Он снова сделал гримасу.
— О, в этом деле у меня есть и эгоистические мотивы, — признал он, — Это будет чудесная последняя битва. Они будут кричать, требовать моей отставки, ревизии законов, чтобы лишить мой кабинет власти, любой власти, какую только можно выдумать в состоянии истерии. И я буду сражаться всеми способами. Не бойтесь моего проигрыша или выигрыша. Вы в любом случае будете надежно защищены законами. Вы должны только сражаться. Однако не разменивайтесь на краснобайство, демонстрации, волнения, статьи в журналах, не упоминайте Бога, которого не существует, оставьте все это пустобрехам. Единственное, что вы должны делать — это говорить правду. Это будет нелегко. Интеллектуалы, которые будут противостоять вам, достаточно закалены в спорах. Самое сложное — это оставаться спокойными. Не терять самообладание и разум. А какую правду вы будете говорить? Что принесла нам эта ненужная война? Во-первых, смерть миллионов разумных существ, цена которых неизмеримо выше нас в глазах вечности.

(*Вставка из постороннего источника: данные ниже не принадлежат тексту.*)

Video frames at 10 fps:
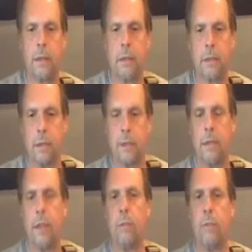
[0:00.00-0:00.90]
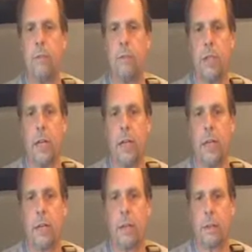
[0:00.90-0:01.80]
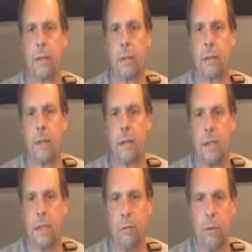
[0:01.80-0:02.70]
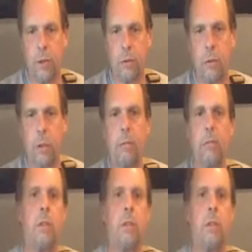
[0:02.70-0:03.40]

the octave is A. In physical terms,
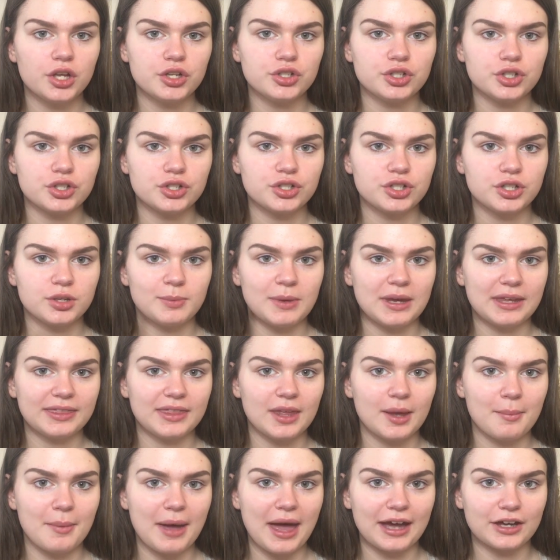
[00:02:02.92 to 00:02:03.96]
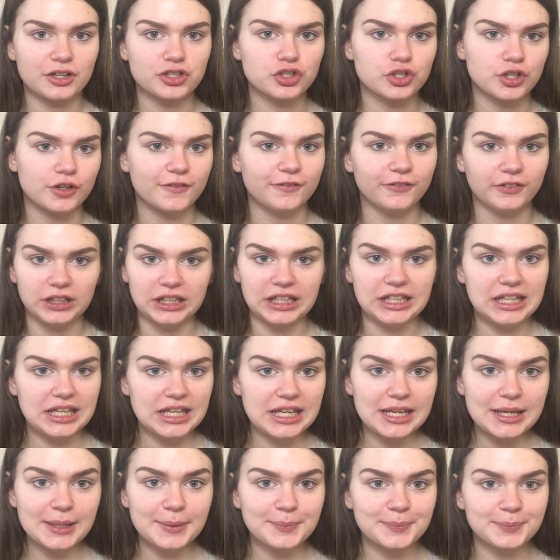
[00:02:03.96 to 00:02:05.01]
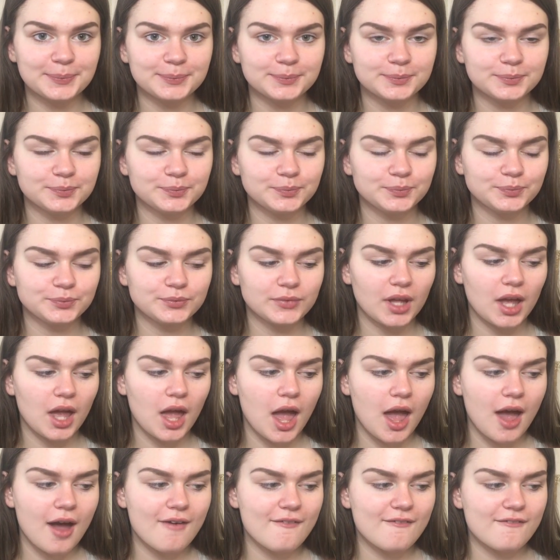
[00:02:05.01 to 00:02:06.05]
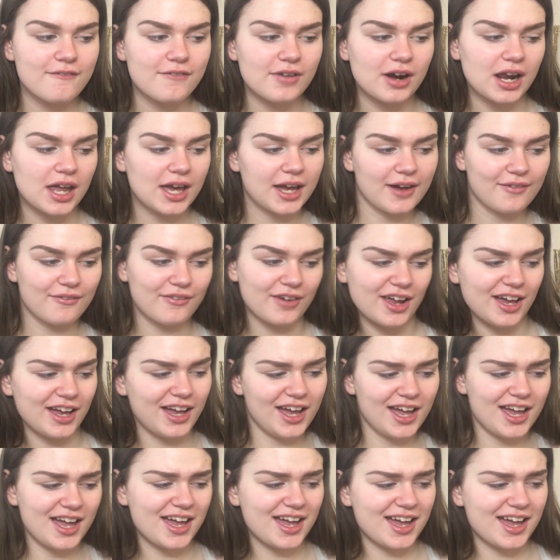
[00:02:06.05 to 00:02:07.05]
just to make them extra fleeky. Flaky, flaky.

Опасность потерять цивилизацию, у которой есть чему поучиться и которая, несомненно, скоро займет свое достойное место среди звезд. Гибель двух лидеров, которые, работай они вместе, могли бы сделать много добра, если бы мы предоставили им этот шанс. На Иштаре Земля потеряла доверие превосходных, первоклассных умов, которое нелегко будет опять вернуть. Земля потеряла прекрасного офицера, ибо ты, капитан, несмотря на оправдание, вряд ли будешь служить в армии. К тому же вы сообщите нам о новой разумной расе, знания о которой могут открыть нам новую Вселенную. Но для наведения контакта с этой расой нам потребуется всемерная помощь Газеринга. Далее — мы должны оказать помощь Валленену, чтобы они, в свою очередь, помогли нам. Но все это потребует мира! Я думаю, что не пройдет и года, как Земля поймет, где на самом деле лежат ее интересы.

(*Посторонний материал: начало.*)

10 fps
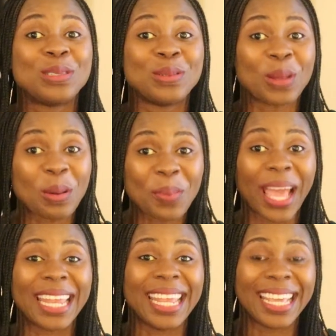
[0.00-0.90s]
Do not
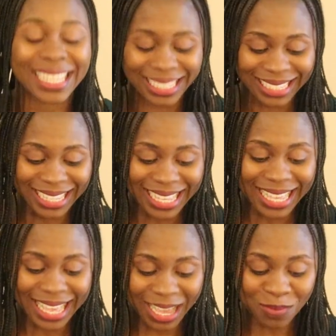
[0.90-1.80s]
panic.
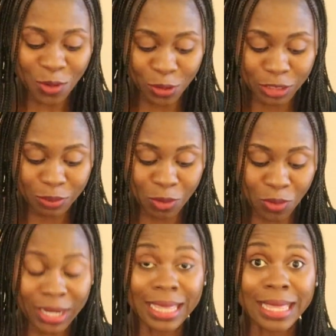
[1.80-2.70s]
I'm going to be
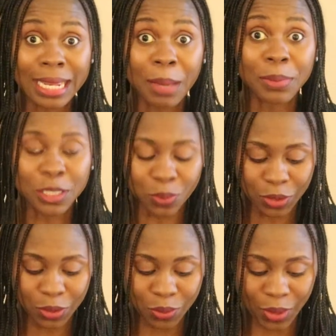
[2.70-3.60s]
running the numbers
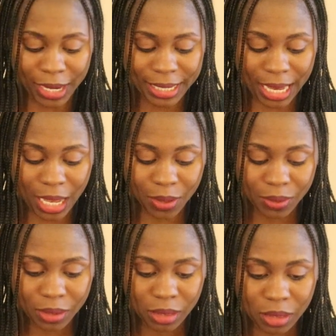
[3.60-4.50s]
with you right now.
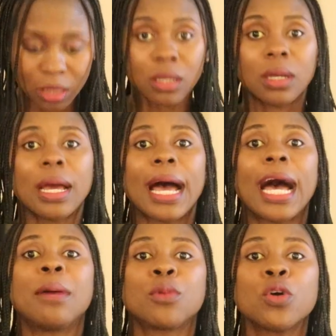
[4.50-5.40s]

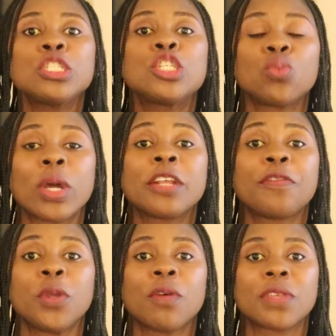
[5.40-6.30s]
I'm going to run a
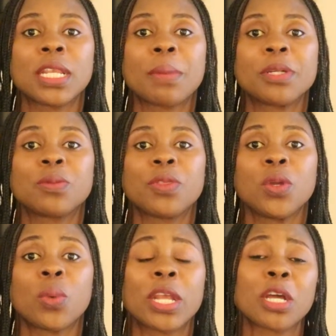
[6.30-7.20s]
few of the numbers
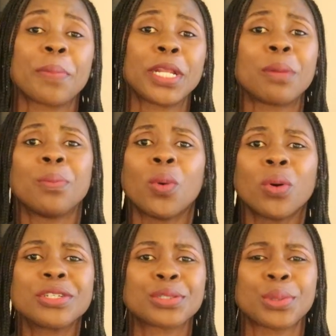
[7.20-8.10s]
with you right now, but I'm
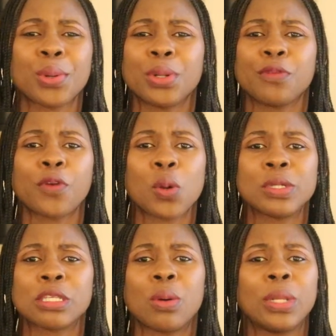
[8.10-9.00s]
more so going to
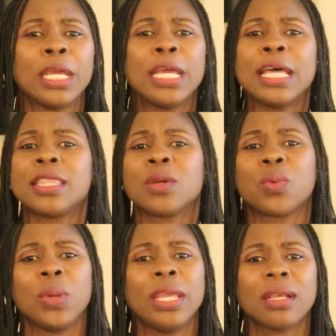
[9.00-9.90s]
focus on the
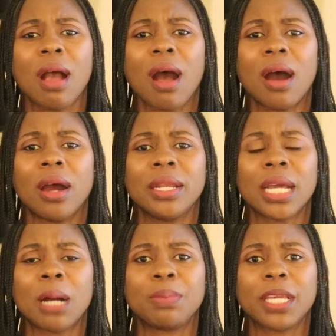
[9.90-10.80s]
green card
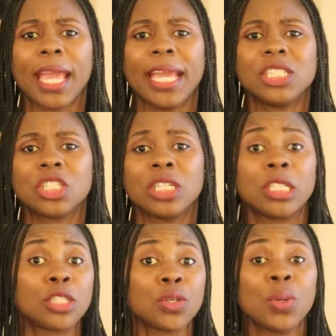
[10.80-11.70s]
application,
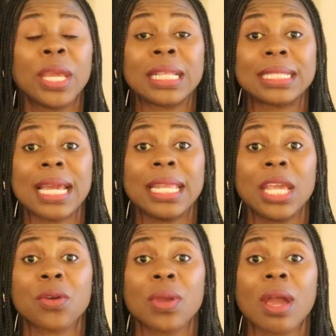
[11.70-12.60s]
the 2-year and the
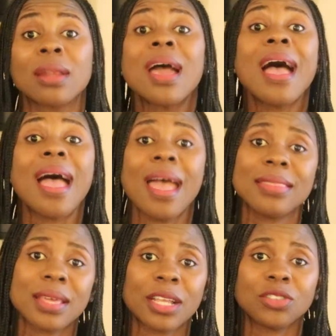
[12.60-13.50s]
10-year green card,
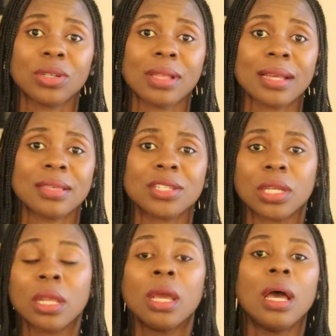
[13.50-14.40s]
and the
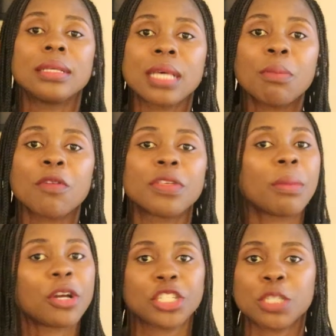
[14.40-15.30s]
naturalization. Some of
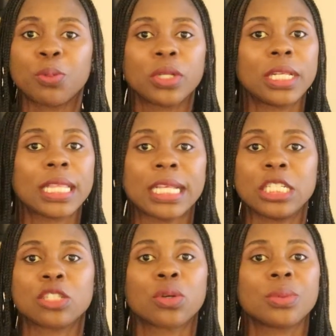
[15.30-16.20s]
them I'll just put it in the
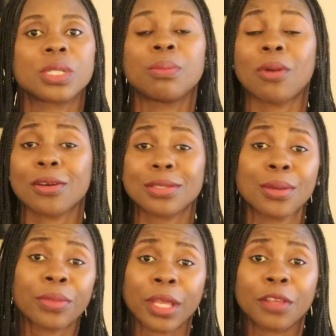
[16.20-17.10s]
description box
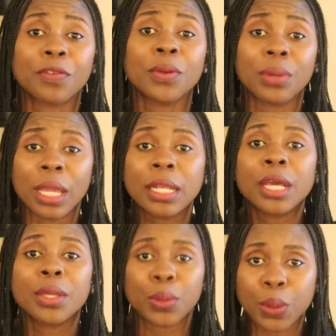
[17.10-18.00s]
so that if you need
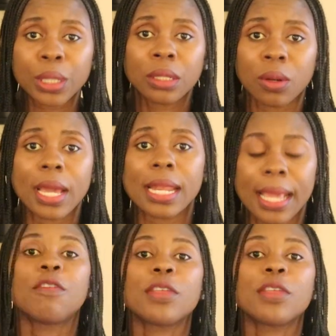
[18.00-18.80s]
it, you can look at it.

Голова его упала на грудь. Даниэль Эспина тоже смертен! Вскоре он распрощался с нами, и слуга разбудил пилота, который должен был доставить нас обратно.
Мы ждали его на улице. Воздух был холодный, невообразимо чистый и свежий. Солнце уже высветило дальние горы, а небо приобрело цвет сапфира.

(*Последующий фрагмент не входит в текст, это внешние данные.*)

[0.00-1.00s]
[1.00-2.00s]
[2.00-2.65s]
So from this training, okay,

— Год, — вздохнул Спарлинг, — Максимум два. А потом мы вернемся домой.
«И, если нам повезет, то продолжим работу», — подумал я.
— Так много месяцев, — вздохнула Джиль. Мы давно уже перестали хранить друг от друга секреты. Нас было трое. Но сейчас они были только вдвоем.
— Ты вызовешь Роду, — сказала она.
— Как она может прилететь сюда? — удивился он.
— Суд разрешит тебе. Ты не будешь сам собой, дорогой, если не потребуешь этого от суда.
Она расправила плечи.
— А потом… — она помолчала, — Потом посмотрим. Мы посмотрим.
Ей не нужно было говорить, что и тот, кто любит, и тот, кого любят, имеют определенные обязательства. Взгляд ее сказал мне, что и я входил в это слово «мы».
Появился пилот. Джиль повела нас к флайеру. Я шел за ней, лелея надежду.